## [EXERCISE DETAILS]
All entries need to be written out again exactly, without their pictures.

## [SUPPLIED MATERIAL]
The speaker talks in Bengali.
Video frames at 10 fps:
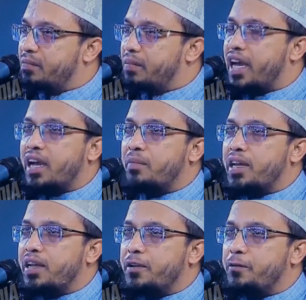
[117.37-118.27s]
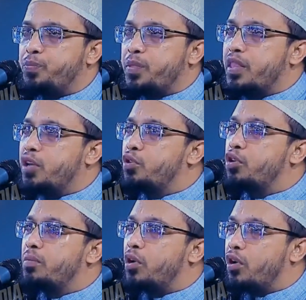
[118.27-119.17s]
ভাইরা আমার
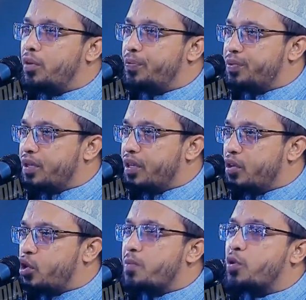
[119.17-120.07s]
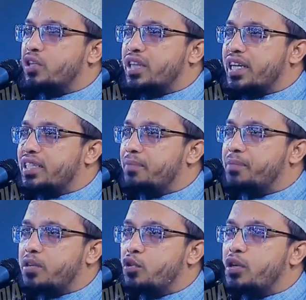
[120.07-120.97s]
কোন বড় কর্মকর্তার কাছে
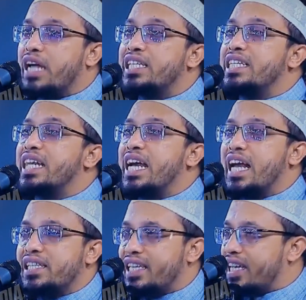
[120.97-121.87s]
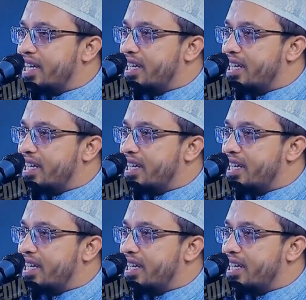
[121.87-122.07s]
আপনার কোনো কাজের ঠেকা আছে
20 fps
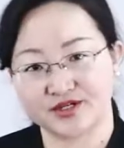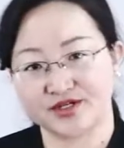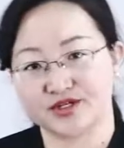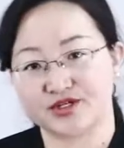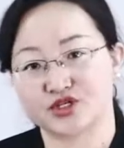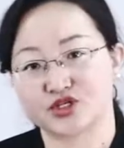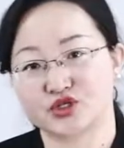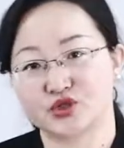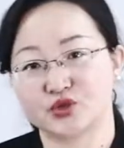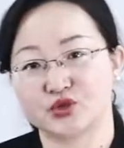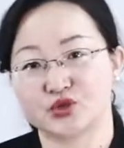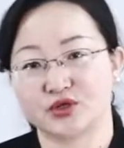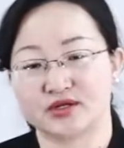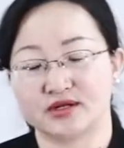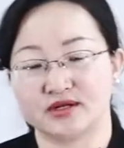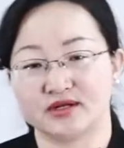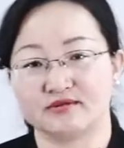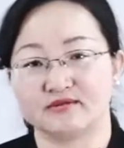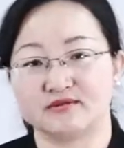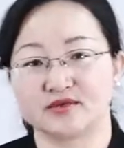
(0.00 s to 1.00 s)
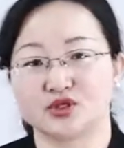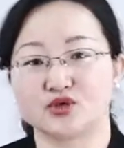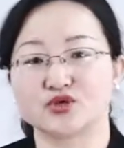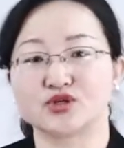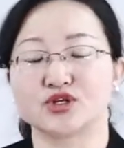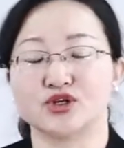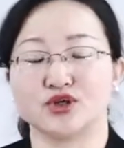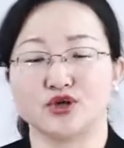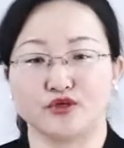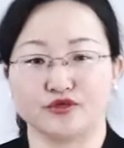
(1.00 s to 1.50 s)
人受罪的人，都
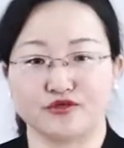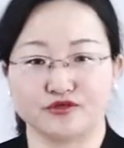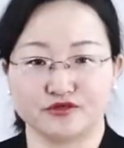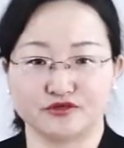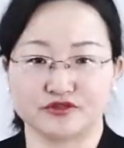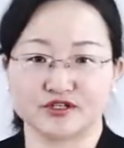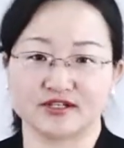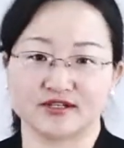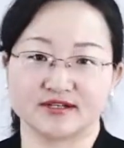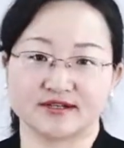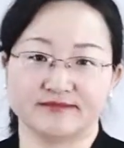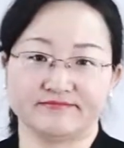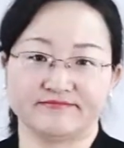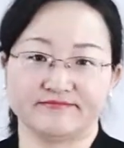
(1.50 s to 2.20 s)
是有福之人。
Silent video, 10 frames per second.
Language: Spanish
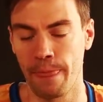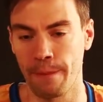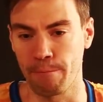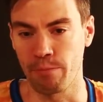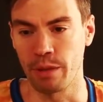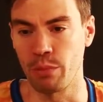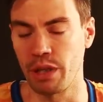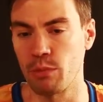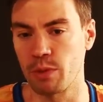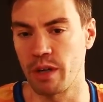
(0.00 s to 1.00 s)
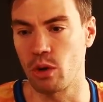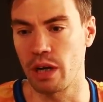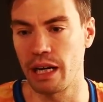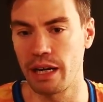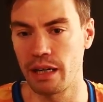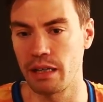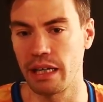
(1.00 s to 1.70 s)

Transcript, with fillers: Mm, podemos mejorar.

## [WRITTEN REPLY]
The speaker talks in Bengali.
Video frames at 10 fps:
[117.37-118.27s]
[118.27-119.17s]
ভাইরা আমার
[119.17-120.07s]
[120.07-120.97s]
কোন বড় কর্মকর্তার কাছে
[120.97-121.87s]
[121.87-122.07s]
আপনার কোনো কাজের ঠেকা আছে
20 fps
(0.00 s to 1.00 s)
(1.00 s to 1.50 s)
人受罪的人，都
(1.50 s to 2.20 s)
是有福之人。
Silent video, 10 frames per second.
Language: Spanish
(0.00 s to 1.00 s)
(1.00 s to 1.70 s)

Transcript, with fillers: Mm, podemos mejorar.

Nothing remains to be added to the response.